■ **Exercise requirements**: Print all of the data below exactly as it appears, leaving out every image.

*** Block opens ***

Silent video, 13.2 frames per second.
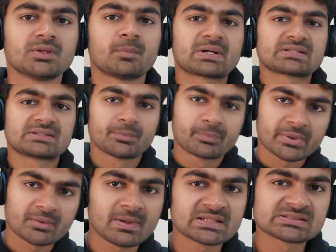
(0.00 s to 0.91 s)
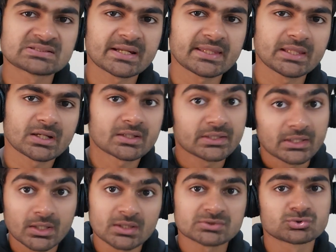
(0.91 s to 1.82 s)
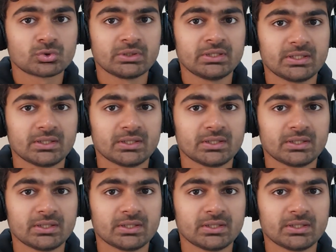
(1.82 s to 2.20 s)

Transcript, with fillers: இந்த படத்துல பிரபாஸ் நடிக்காருன்னு எல்லாரும் சொன்னீங்க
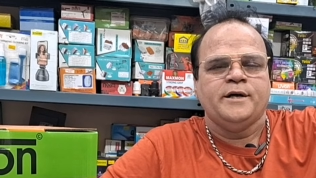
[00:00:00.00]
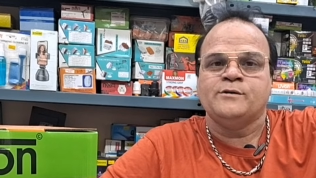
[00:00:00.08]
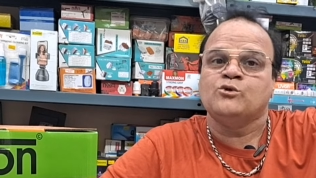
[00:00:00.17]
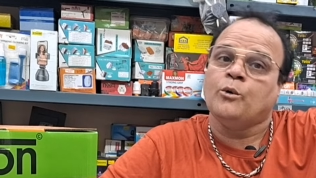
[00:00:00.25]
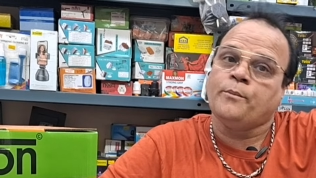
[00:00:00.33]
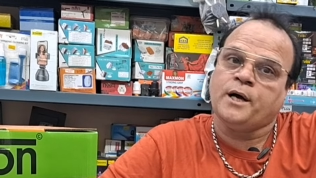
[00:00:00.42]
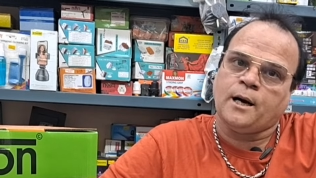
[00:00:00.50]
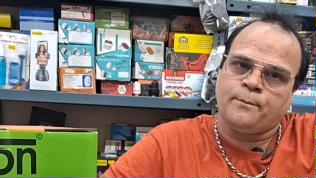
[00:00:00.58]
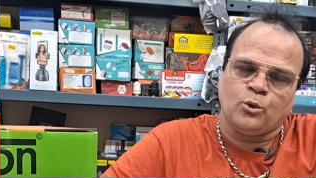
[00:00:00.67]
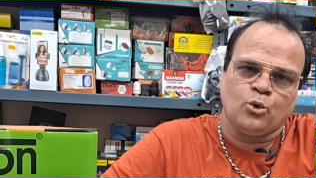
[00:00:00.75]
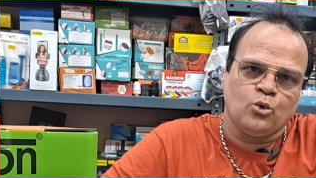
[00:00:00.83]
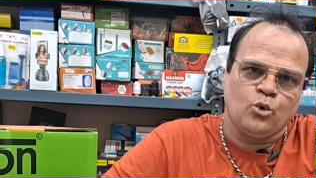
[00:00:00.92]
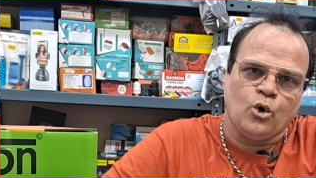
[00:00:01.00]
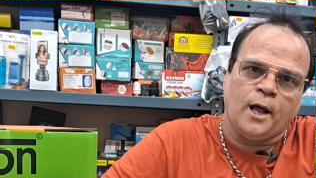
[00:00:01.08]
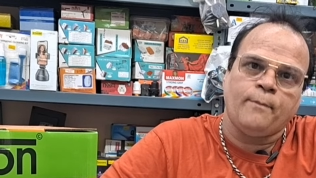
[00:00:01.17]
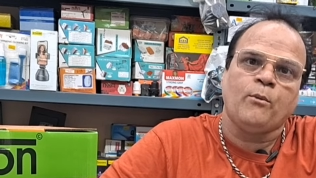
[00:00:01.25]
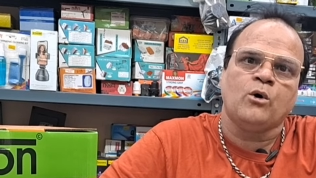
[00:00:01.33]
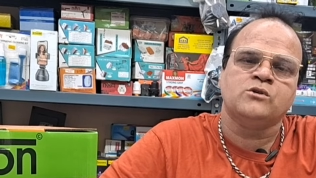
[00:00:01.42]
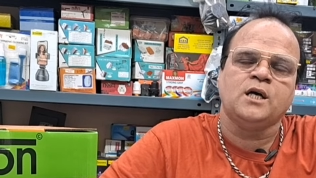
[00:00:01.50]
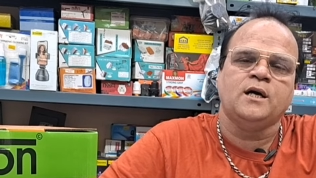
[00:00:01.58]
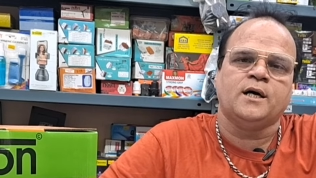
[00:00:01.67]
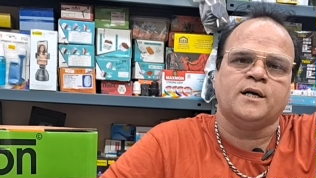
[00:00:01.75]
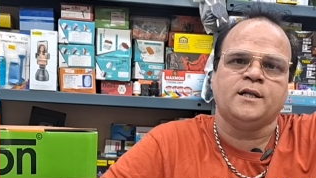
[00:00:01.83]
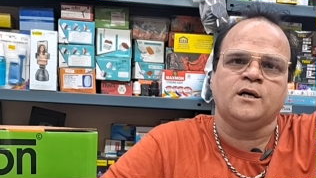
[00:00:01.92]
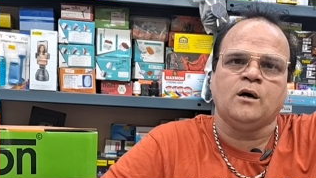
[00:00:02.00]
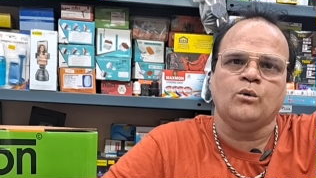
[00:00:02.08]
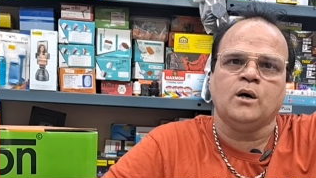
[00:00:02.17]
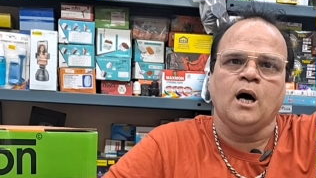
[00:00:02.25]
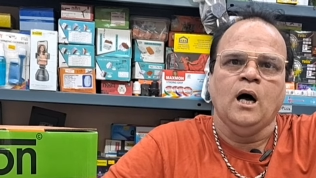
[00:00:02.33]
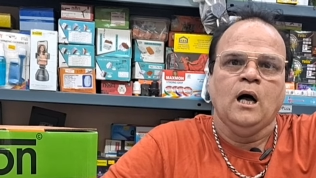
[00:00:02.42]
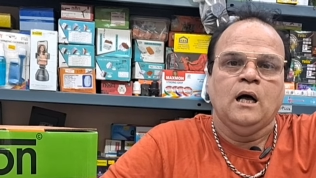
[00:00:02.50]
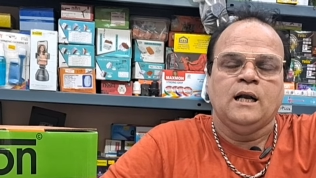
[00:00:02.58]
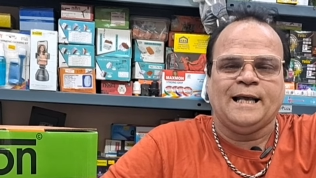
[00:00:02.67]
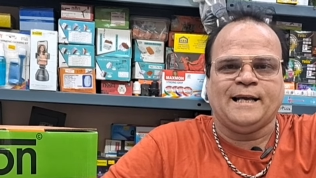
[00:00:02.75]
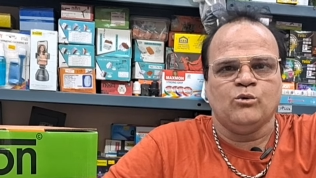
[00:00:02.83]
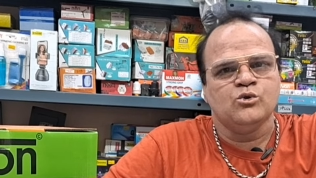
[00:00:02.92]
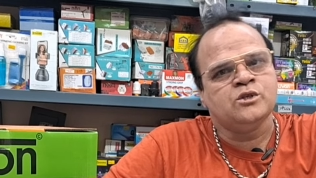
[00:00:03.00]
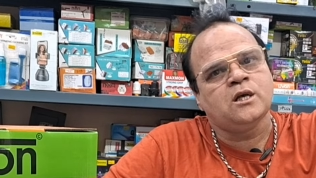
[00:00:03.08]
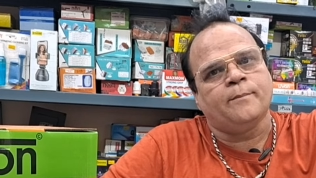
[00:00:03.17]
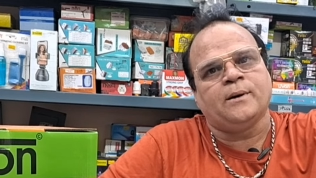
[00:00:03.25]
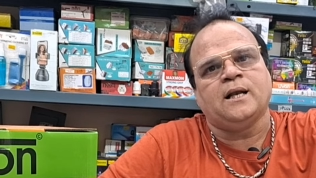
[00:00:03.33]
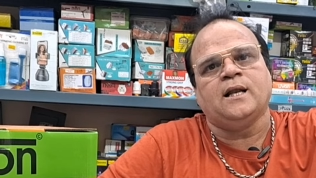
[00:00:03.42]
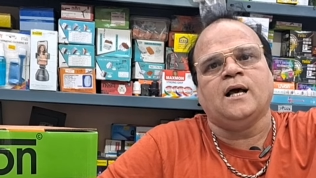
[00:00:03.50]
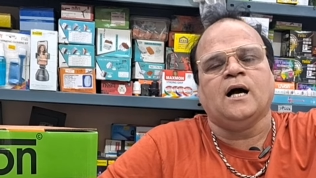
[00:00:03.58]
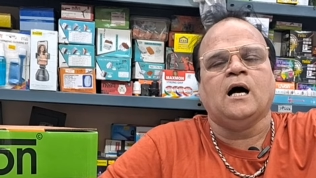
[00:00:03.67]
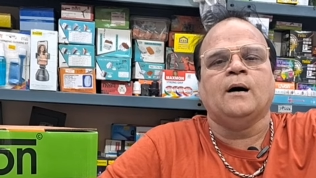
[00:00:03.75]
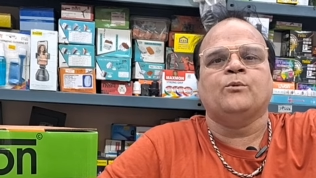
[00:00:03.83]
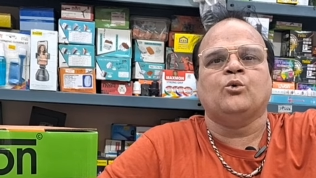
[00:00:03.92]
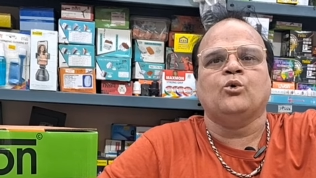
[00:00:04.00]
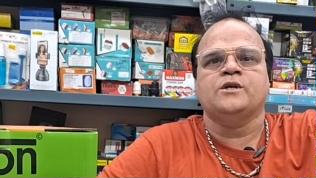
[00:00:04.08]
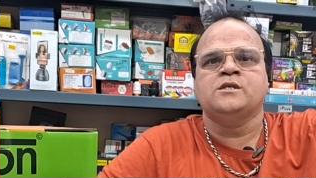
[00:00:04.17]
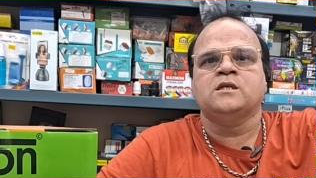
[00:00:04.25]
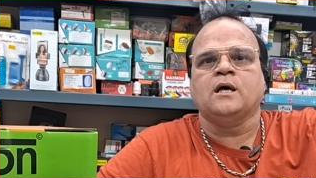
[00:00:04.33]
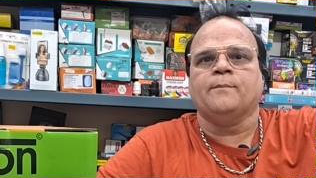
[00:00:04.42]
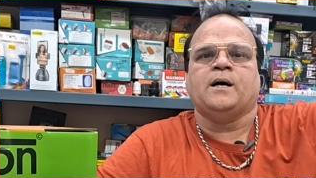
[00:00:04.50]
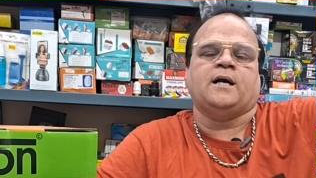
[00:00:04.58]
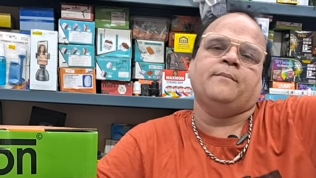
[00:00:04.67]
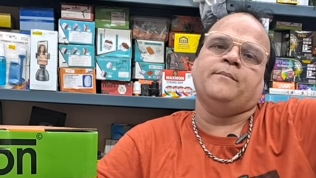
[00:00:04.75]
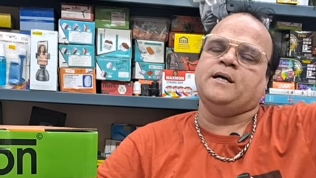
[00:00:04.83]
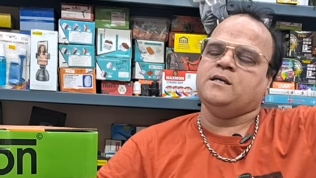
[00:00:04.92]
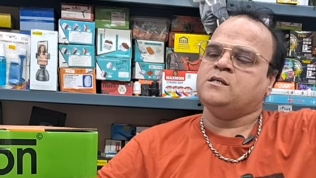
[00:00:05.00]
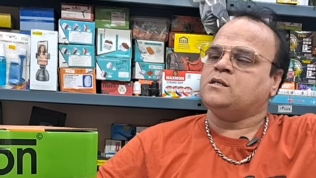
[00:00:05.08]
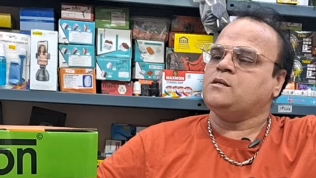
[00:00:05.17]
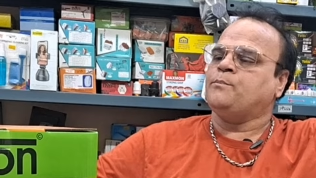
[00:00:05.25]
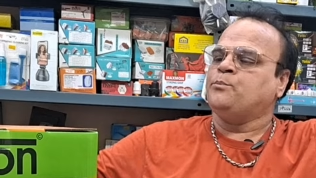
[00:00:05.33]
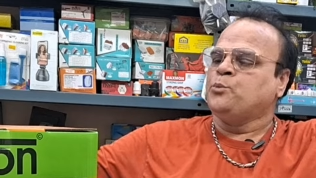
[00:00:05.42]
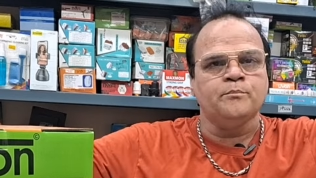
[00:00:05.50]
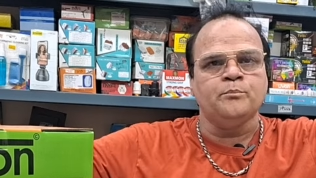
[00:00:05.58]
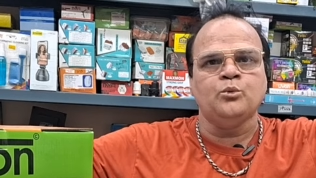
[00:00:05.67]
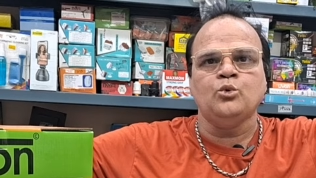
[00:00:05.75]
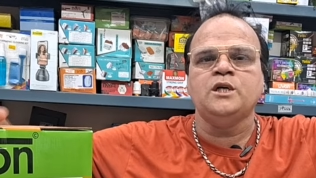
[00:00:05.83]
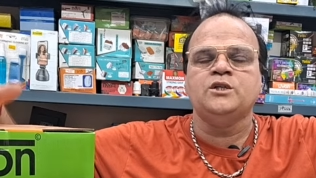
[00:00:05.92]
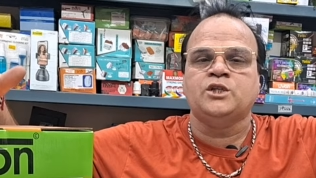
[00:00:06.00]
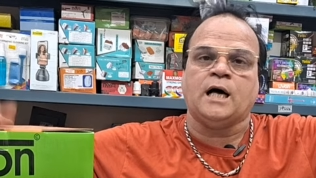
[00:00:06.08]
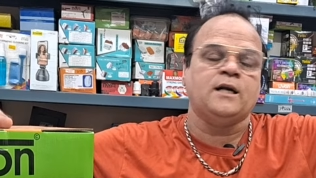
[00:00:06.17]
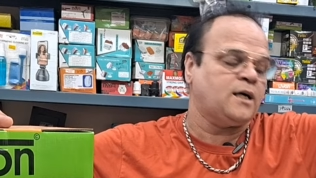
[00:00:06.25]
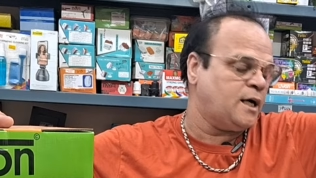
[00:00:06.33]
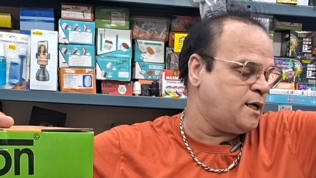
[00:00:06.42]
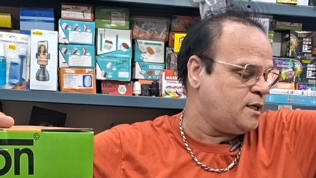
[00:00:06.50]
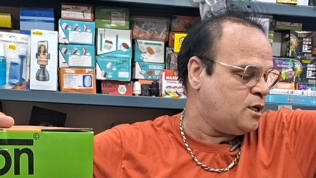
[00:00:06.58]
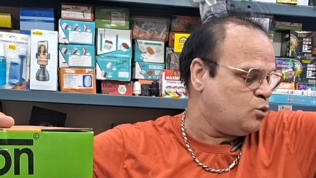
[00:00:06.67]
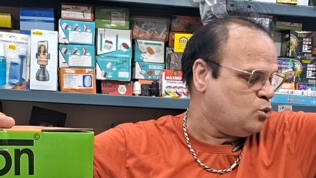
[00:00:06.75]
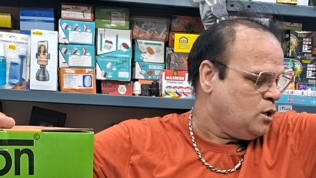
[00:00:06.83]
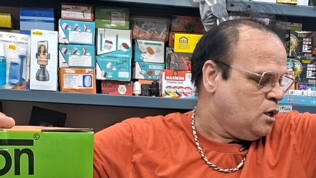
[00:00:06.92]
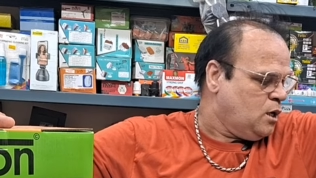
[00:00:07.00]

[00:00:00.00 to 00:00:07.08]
इसको मैं आप लोगों को अनबॉक्सिंग करके दिखाऊंगा लेकिन उससे पहले आपको इसके बारे में इसकी पूरी पूरी जानकारी दे दू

*** Block closes ***

■ **Answer to this exercise**:
Silent video, 13.2 frames per second.
(0.00 s to 0.91 s)
(0.91 s to 1.82 s)
(1.82 s to 2.20 s)

Transcript, with fillers: இந்த படத்துல பிரபாஸ் நடிக்காருன்னு எல்லாரும் சொன்னீங்க
[00:00:00.00]
[00:00:00.08]
[00:00:00.17]
[00:00:00.25]
[00:00:00.33]
[00:00:00.42]
[00:00:00.50]
[00:00:00.58]
[00:00:00.67]
[00:00:00.75]
[00:00:00.83]
[00:00:00.92]
[00:00:01.00]
[00:00:01.08]
[00:00:01.17]
[00:00:01.25]
[00:00:01.33]
[00:00:01.42]
[00:00:01.50]
[00:00:01.58]
[00:00:01.67]
[00:00:01.75]
[00:00:01.83]
[00:00:01.92]
[00:00:02.00]
[00:00:02.08]
[00:00:02.17]
[00:00:02.25]
[00:00:02.33]
[00:00:02.42]
[00:00:02.50]
[00:00:02.58]
[00:00:02.67]
[00:00:02.75]
[00:00:02.83]
[00:00:02.92]
[00:00:03.00]
[00:00:03.08]
[00:00:03.17]
[00:00:03.25]
[00:00:03.33]
[00:00:03.42]
[00:00:03.50]
[00:00:03.58]
[00:00:03.67]
[00:00:03.75]
[00:00:03.83]
[00:00:03.92]
[00:00:04.00]
[00:00:04.08]
[00:00:04.17]
[00:00:04.25]
[00:00:04.33]
[00:00:04.42]
[00:00:04.50]
[00:00:04.58]
[00:00:04.67]
[00:00:04.75]
[00:00:04.83]
[00:00:04.92]
[00:00:05.00]
[00:00:05.08]
[00:00:05.17]
[00:00:05.25]
[00:00:05.33]
[00:00:05.42]
[00:00:05.50]
[00:00:05.58]
[00:00:05.67]
[00:00:05.75]
[00:00:05.83]
[00:00:05.92]
[00:00:06.00]
[00:00:06.08]
[00:00:06.17]
[00:00:06.25]
[00:00:06.33]
[00:00:06.42]
[00:00:06.50]
[00:00:06.58]
[00:00:06.67]
[00:00:06.75]
[00:00:06.83]
[00:00:06.92]
[00:00:07.00]

[00:00:00.00 to 00:00:07.08]
इसको मैं आप लोगों को अनबॉक्सिंग करके दिखाऊंगा लेकिन उससे पहले आपको इसके बारे में इसकी पूरी पूरी जानकारी दे दू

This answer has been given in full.